Nicht nur auf Partys, nach Feierabend zu Hause oder in der Kneipe wird Alkohol konsumiert. Auch am Arbeitsplatz kommt es immer wieder vor, dass Alkohol getrunken wird. Eine Gefahr für alle im Betrieb.

Über Alkohol gibt es viele Mythen und Unwahrheiten. Wahr ist allerdings, dass im Schnitt jeder Deutsche über 15 Jahren jeden Tag etwa drei Gläser Bier, Wein oder Schnaps trinkt. Alkoholsucht beginnt schleichend und hat immense Auswirkungen auf die Gesundheit. Am Arbeitsplatz kommt noch hinzu, dass alkoholisierte Mitarbeiter sich selbst, Kollegen und Arbeitsabläufe gefährden.

Aktionswoche „Alkohol?
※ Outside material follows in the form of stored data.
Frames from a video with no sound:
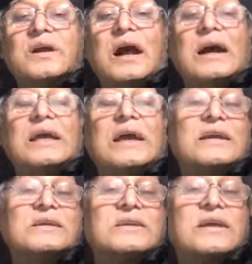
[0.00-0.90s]
I
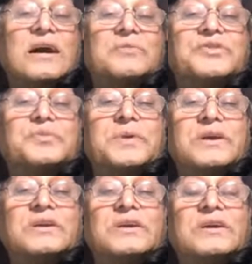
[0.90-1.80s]
ended up
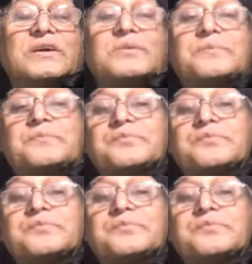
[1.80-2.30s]
spending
Weniger ist besser!“

Seit über 30 Jahren zählt betriebliche Suchtprävention zur Personalpolitik vieler Unternehmen und Verwaltungen. In den meisten Betrieben gilt: Kein Alkohol am Arbeitsplatz! Die bundesweite Aktionswoche „Alkohol? Weniger ist besser!“ vom 13. bis 21. Mai ist eine gute Zeit, um im Unternehmen Aktionen zur Alkoholprävention durchzuführen. Informationen und Materialien sind bei der Deutschen Hauptstelle für Suchtfragen (DHS) erhältlich.

Immer noch kursieren viele Mythen zum Thema Alkohol

Auf der Internetseite zur Aktionswoche findet sich auch die Rubrik Mythen und Wahrheiten. Da wird mit falschen Behauptungen aufgeräumt wie 2 Beispiele zeigen.
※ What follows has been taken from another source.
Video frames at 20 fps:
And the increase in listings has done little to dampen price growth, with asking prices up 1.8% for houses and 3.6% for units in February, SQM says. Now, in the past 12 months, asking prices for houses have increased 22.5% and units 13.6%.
Ein bisschen Alkohol kann doch nicht schädlich sein! – Doch!

Alkohol ist ein Zellgift, das immer wirkt. Jedes Glas Alkohol erhöht das Risiko, Erkrankungen zu entwickeln. Es ist besser, nicht jeden Tag und wenn, Alkohol nur in geringen Mengen zu trinken. An 2 bis 3 Tagen pro Woche sollte ganz auf Alkohol verzichtet werden. So können gesundheitliche Risiken verringert werden.

Ein Bier oder ein Glas Wein sind genug

Wenn Frauen täglich mehr als 12 g und Männer täglich mehr als 24 g reinen Alkohol trinken, steigt das Krankheitsrisiko deutlich. Das bedeutet, dass bei Frauen die Grenze mit 0,3 l Bier oder 1/8 l Wein bereits erreicht ist. Für Männer heißt das 0,5 l Bier oder 1/4 l Wein mit durchschnittlichem Alkoholgehalt.
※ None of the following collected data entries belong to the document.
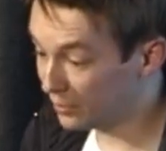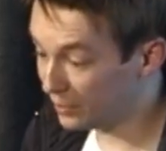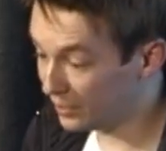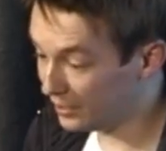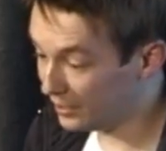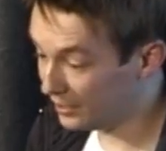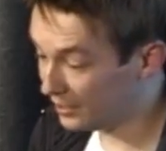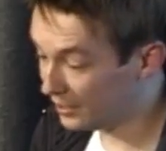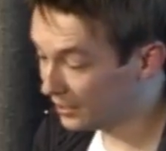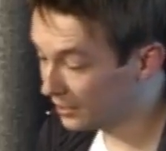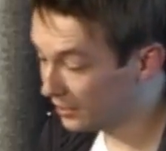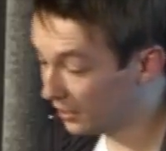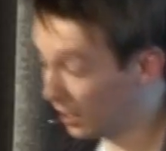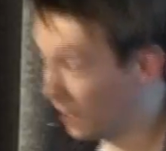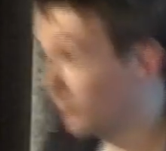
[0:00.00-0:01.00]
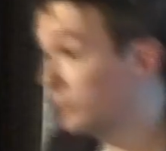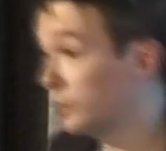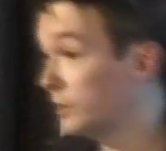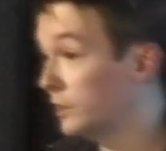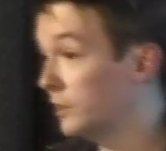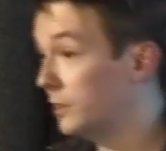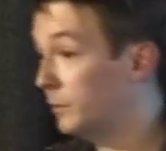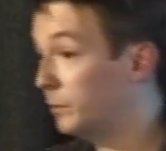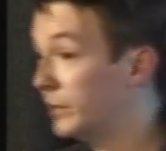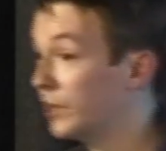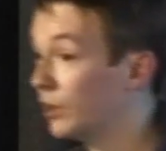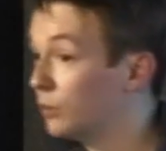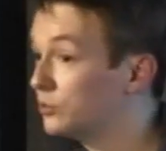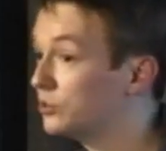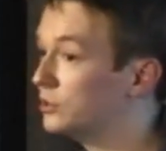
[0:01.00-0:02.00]
The other
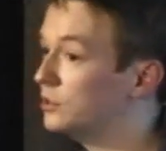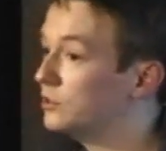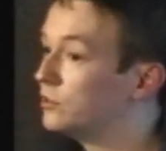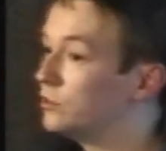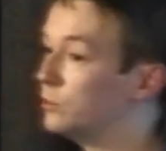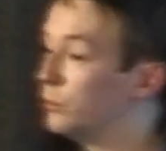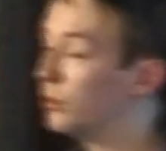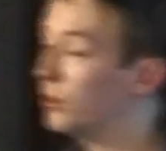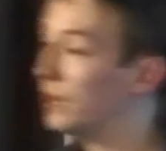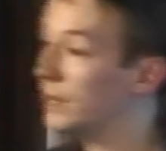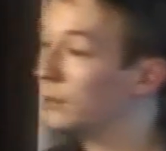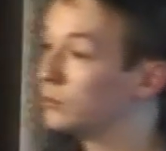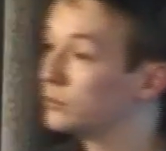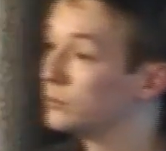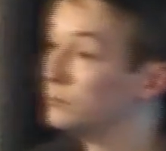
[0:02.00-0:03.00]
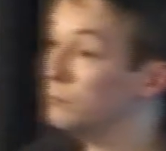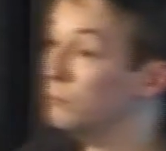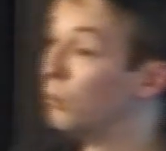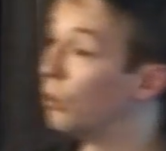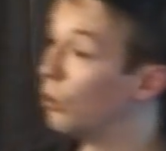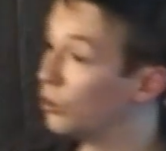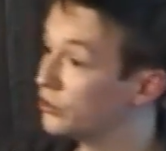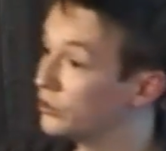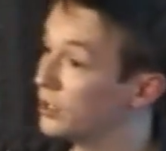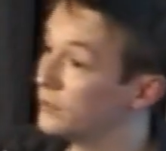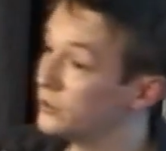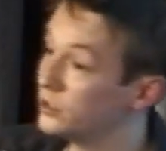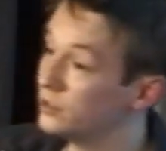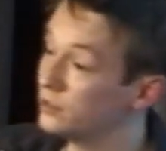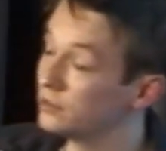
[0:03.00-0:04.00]
big option is to pull out more
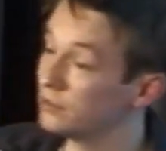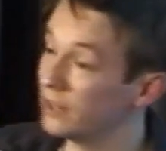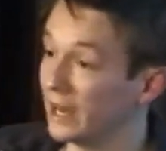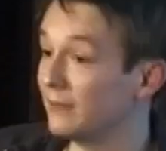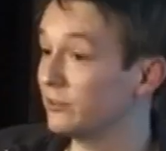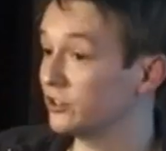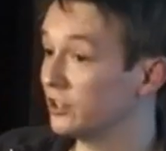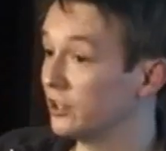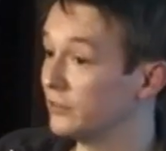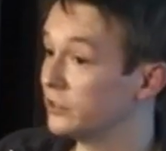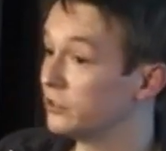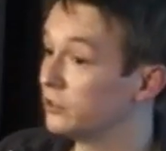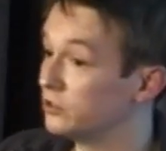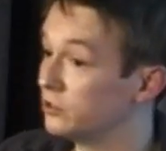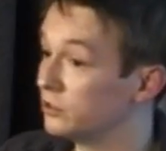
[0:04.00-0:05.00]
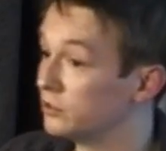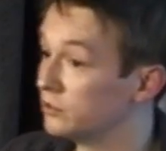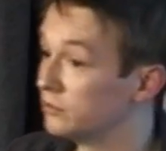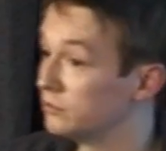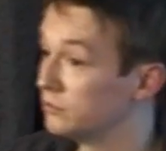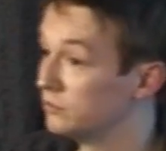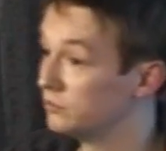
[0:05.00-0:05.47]
services and have a service that just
Rotwein ist gesund und senkt das Risiko für Herzerkrankungen! – Falsch!

Bei sehr geringen Mengen Rotwein lässt sich in Studien nachweisen, dass das Risiko für Herzerkrankungen sinkt. Doch viele Studien weisen methodische Mängel auf, so dass davon auszugehen ist, dass der geringe Effekt überschätzt wird.

Alkohol kann körperlich und psychisch krank machen

Wesentlich größer ist die Gefahr, durch Alkohol körperlich oder psychisch krank bzw. abhängig zu werden. Der Konsum von Alkohol gilt als dritthöchstes Risiko zu erkranken und vorzeitig zu sterben.